The rain hadn’t stopped since Tuesday, and neither had the bills. My name’s Rex Calhoun, private investigator, caffeine enthusiast, and part-time philosopher when rent’s due. The city outside my window was drowning in its own perfume of gasoline and regret, and I was halfway through my third cup of burnt coffee when she walked in.
She had the kind of presence that made the room stand up straighter. The air turned cinematic. Her heels clicked across the linoleum like punctuation marks in a confession.
“Mr. Calhoun,” she said, voice smooth as smoke. “I hear you’re the man to see when things stop adding up.”
“Depends what kind of math you’re doing, doll,” I said, leaning back in my chair. “I don’t take on algebra or heartbreak.”
She smiled like a cat that knew the mouse was bluffing. “I’m not here for heartbreak. I’m here for truth. My husband… I think he’s involved in something. Organized crime, maybe. I just can’t prove it.”
I raised an eyebrow. “That’s a heavy maybe. What makes you think your mister’s moonlighting as a mobster?”
She crossed one leg over the other, deliberate as a loaded gun. “He’s always ‘working late.’ Keeps a separate phone. His associates have names like Vinnie Two-Toes and Sal the Quiet. And our new boat? He paid cash.”
I whistled low. “Lady, that’s not a hunch. That’s a résumé.”
“I need proof,” she said, eyes sharp. “Something solid before I make my move.”
“Your move?” I asked. “You planning to leave him or have him relocated to the bottom of that boat?”
“Depends on what you find,” she said sweetly. “And whether he deserves flowers or a funeral.”
I chuckled. “You’ve got spunk. That’s dangerous in this town. It attracts bullets and bad decisions.”
“I attract both already, Mr. Calhoun,” she said, standing up. “I just need someone who knows how to aim back.”

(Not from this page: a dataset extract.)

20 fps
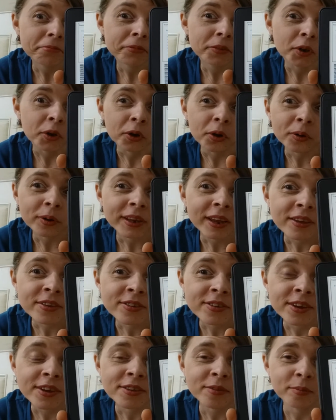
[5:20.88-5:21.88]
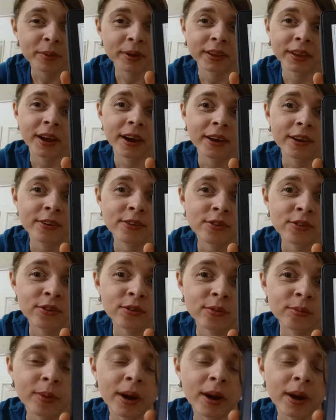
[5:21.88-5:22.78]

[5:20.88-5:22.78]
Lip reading: Don't know what that says, but I assume,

I watched her hand me an envelope. Cash. Enough zeroes to make me forget my better judgment.
“Find out who he really is,” she said. “And call me when you’re sure I’ll still want to know.”
She turned to leave, raincoat brushing the door frame like the end of a song.
When she was gone, I opened the envelope. There was cash, a photo, and a faint scent of expensive perfume. The kind that sticks around like regret.
I lit a cigarette I didn’t need and stared out at the city again.
The rain kept falling, but now I knew, and so would someone else.